When the counterclaim was tried, all claims based on the contract had been resolved. Maitland's counterclaim was a separable tort claim for negligent manufacture and faulty workmanship and just as well could have been tried separately had there been no issue on the contract amount. Under these circumstances, S & L would have had to defend the tort claim and no argument could have been made that the defense related to the collection of a contract debt. The issue of whether S & L's efforts in defending the counterclaim related to the collection of a contract debt is at most arguable, and on this basis we will not disturb the district court's finding that these efforts were not related.
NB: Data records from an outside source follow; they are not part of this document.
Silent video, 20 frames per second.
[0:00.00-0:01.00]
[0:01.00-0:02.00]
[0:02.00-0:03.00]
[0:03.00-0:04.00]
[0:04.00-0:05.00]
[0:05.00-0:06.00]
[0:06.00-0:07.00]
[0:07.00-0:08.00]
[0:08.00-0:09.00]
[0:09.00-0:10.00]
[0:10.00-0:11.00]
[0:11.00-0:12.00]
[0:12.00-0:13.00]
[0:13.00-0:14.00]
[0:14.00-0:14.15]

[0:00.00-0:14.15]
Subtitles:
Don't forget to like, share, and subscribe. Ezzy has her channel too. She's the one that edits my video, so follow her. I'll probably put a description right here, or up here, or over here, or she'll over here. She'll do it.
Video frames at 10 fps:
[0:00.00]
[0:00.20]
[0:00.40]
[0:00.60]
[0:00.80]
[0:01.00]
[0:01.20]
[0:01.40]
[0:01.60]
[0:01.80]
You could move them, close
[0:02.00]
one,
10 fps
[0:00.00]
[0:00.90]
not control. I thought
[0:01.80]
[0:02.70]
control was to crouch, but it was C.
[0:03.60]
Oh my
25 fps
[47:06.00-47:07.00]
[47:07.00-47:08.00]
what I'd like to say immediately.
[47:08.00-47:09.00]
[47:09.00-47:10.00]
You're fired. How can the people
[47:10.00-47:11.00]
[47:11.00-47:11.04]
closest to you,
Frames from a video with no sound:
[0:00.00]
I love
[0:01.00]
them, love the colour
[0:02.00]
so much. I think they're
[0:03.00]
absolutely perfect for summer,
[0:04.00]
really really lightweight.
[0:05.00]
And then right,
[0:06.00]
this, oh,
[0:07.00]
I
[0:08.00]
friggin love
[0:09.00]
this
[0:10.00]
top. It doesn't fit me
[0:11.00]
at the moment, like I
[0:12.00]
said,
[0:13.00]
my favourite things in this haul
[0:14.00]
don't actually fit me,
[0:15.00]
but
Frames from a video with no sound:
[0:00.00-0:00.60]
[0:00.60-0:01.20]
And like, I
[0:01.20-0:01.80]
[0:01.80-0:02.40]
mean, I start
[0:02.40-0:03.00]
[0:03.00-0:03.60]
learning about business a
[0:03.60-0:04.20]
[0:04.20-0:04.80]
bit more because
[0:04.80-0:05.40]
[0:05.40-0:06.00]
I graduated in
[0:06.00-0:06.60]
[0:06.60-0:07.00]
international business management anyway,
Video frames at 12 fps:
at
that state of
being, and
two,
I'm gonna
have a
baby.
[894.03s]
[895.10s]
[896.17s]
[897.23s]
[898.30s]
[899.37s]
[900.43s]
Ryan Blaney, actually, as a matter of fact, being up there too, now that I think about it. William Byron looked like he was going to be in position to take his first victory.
When the district court entered partial summary judgment on May 22, 1989, it awarded S & L contractual interest at 1.7% per month on overdue bills for the period that ended with the entry of the partial summary judgment. At the end of the trial, S & L requested that this interest be extended for the period between May 22, 1989 (when the partial summary judgment was entered) and the entry of final judgment. The court refused, ruling that S & L was not entitled to the full amount of interest because the offsetting award on the counterclaim reduced the principal. When S & L recomputed the interest amount and moved to amend the judgment to allow the corrected interest, the court again refused, stating that its order of May 22, 1989 was a final order and that the contract interest rate terminated at that time.

Because Maitland's counterclaim remained an open matter on May 22, 1989, the partial summary judgment entered on that date was not a final judgment. See Fed.R.Civ.Pro. 54(b). Because the court improperly rejected the recomputation of contractual interest to the date of judgment, we remand this case for that limited purpose. In all other respects the judgment is affirmed.


MURNAGHAN, Circuit Judge, and JANE A. RESTANI, Judge, joined.